-- PROMPT --
Go through the listing below and write out exactly the lines from the one that mentions "[1058.58-1059.58s]" through the one that mentions "Transcript: And there", minus the pictures.

*****

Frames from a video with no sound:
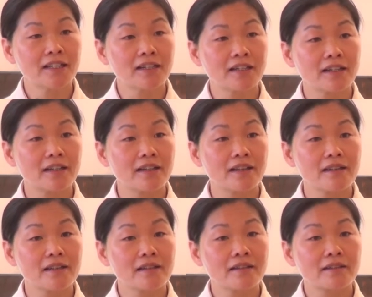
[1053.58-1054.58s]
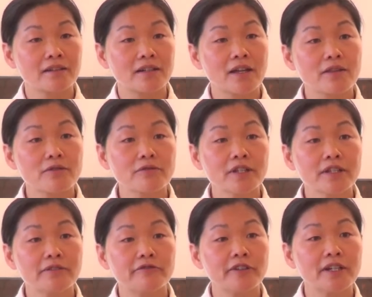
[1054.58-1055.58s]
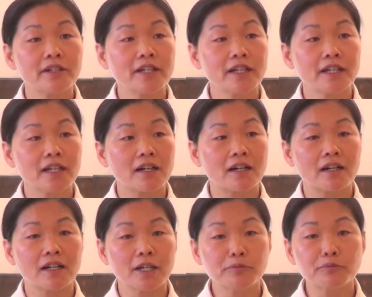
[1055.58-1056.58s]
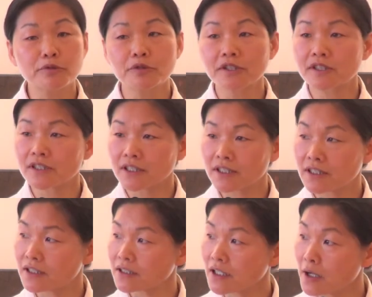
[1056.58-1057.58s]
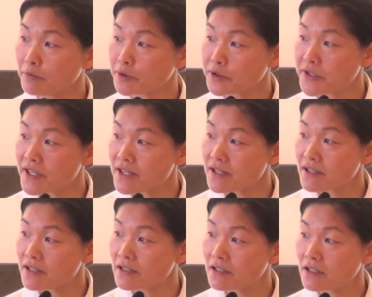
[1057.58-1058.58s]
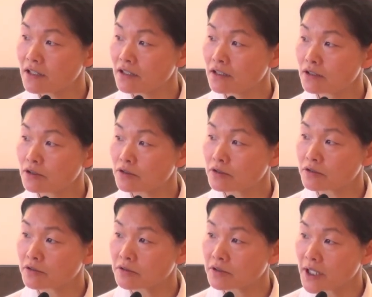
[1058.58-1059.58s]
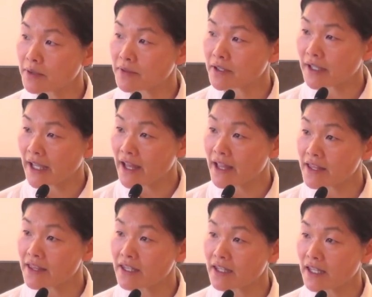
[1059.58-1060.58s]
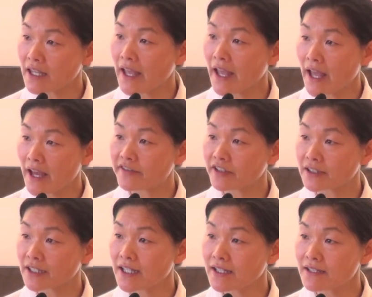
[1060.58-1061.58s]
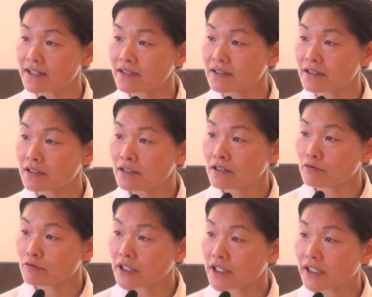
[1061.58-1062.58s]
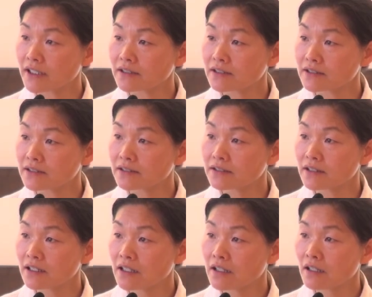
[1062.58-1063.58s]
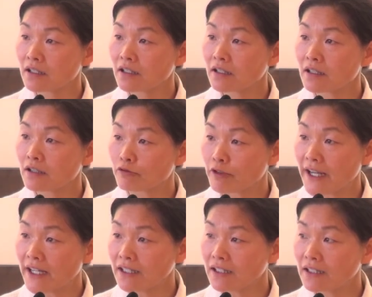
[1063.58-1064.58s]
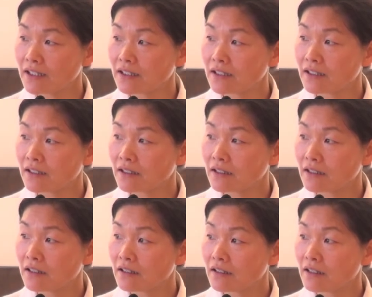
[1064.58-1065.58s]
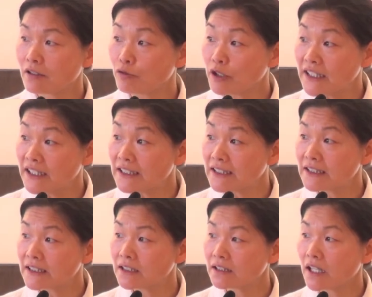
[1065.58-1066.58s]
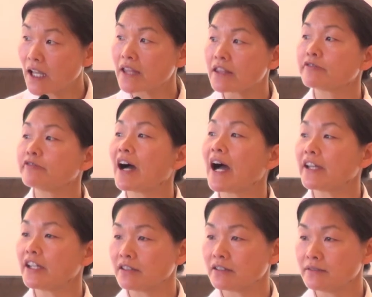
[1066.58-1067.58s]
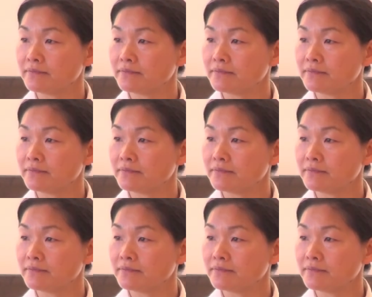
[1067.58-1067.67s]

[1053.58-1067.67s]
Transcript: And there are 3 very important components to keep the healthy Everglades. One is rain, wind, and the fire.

*****

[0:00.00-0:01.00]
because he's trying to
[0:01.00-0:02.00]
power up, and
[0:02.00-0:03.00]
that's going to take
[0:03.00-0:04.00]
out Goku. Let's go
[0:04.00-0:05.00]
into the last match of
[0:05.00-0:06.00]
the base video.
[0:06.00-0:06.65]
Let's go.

*****

-- TASK SOLUTION --
[1058.58-1059.58s]
[1059.58-1060.58s]
[1060.58-1061.58s]
[1061.58-1062.58s]
[1062.58-1063.58s]
[1063.58-1064.58s]
[1064.58-1065.58s]
[1065.58-1066.58s]
[1066.58-1067.58s]
[1067.58-1067.67s]

[1053.58-1067.67s]
Transcript: And there are 3 very important components to keep the healthy Everglades. One is rain, wind, and the fire.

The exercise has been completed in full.